五月病の女子学生(2)

 「あなたは誰ですか?」というメールを送ってきた女子学生に、どのような内容の返信をしたのか、正確に覚えていない。

 しかし、せっかく入った大学だ。このまま勉強していけば、きっと楽しくなるはずだ、といったことを書いたような気がする。


 私が書いたメールがどの程度効果を持ったかはわからない。しかし、彼女はちょっとずつ元気になって、大学をやめずに勉強を続けたのだった。どうしてそんなことがわかるのかと言えば、しばらく彼女とメールのやりとりをしていたからだ。いわばメル友だった。

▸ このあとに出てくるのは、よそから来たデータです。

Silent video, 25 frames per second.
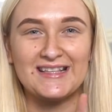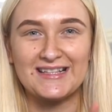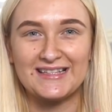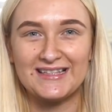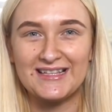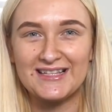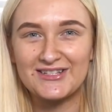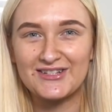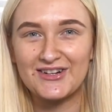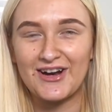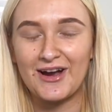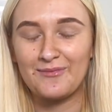and
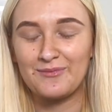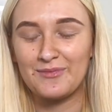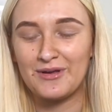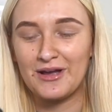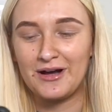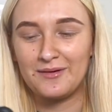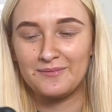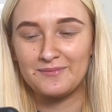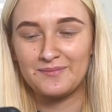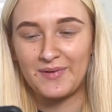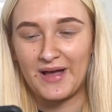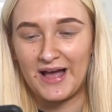this cracked me
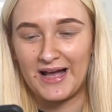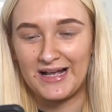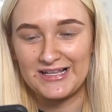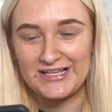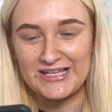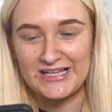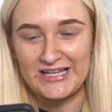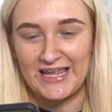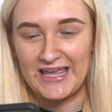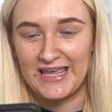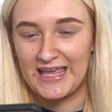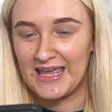up
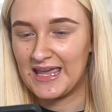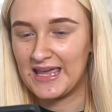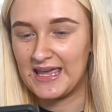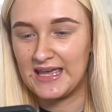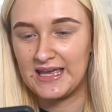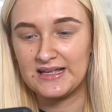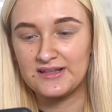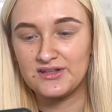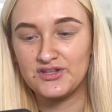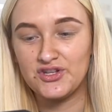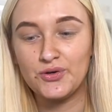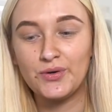actually,
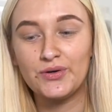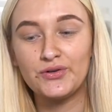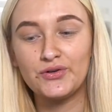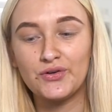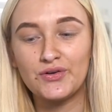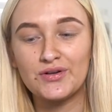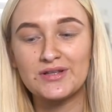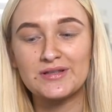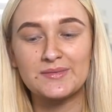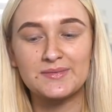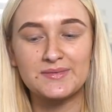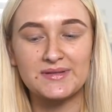is you are
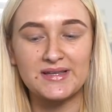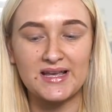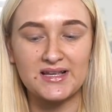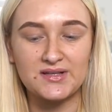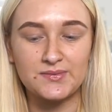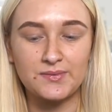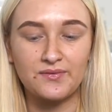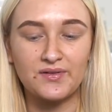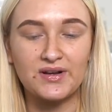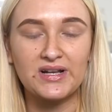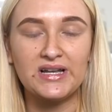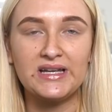not as
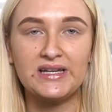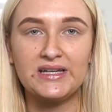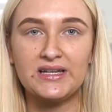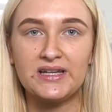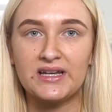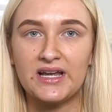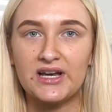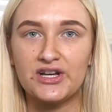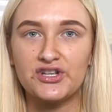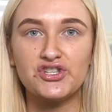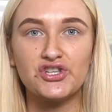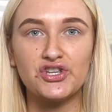obsessed with
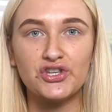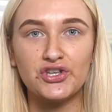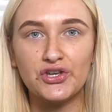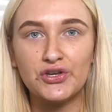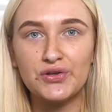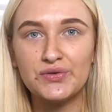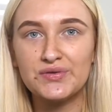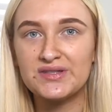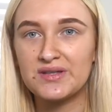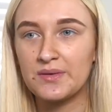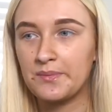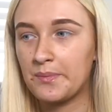cleaning as you
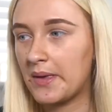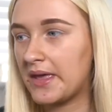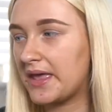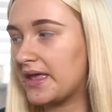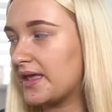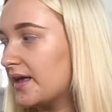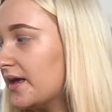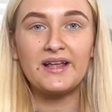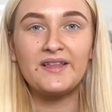used to be.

 はじめてメールを送ってきてから2ヶ月ほどして、彼女は私が彼女の大学の非常勤講師であることを知った。彼女は驚いたが、1つの提案をしてきた。「『先生』でなくて、メールと同じように、『さん』で呼んでいいですか?」もちろん、問題はない。

 翌年度になって、彼女は私の授業も取った。他の学生が「先生」と呼ぶ中、彼女だけは、「さん」で呼んできた。その後も大学で会っては立ち話をしたり、ときどきメールをもらったりした。

 4年が経ち、彼女は大学を卒業していった。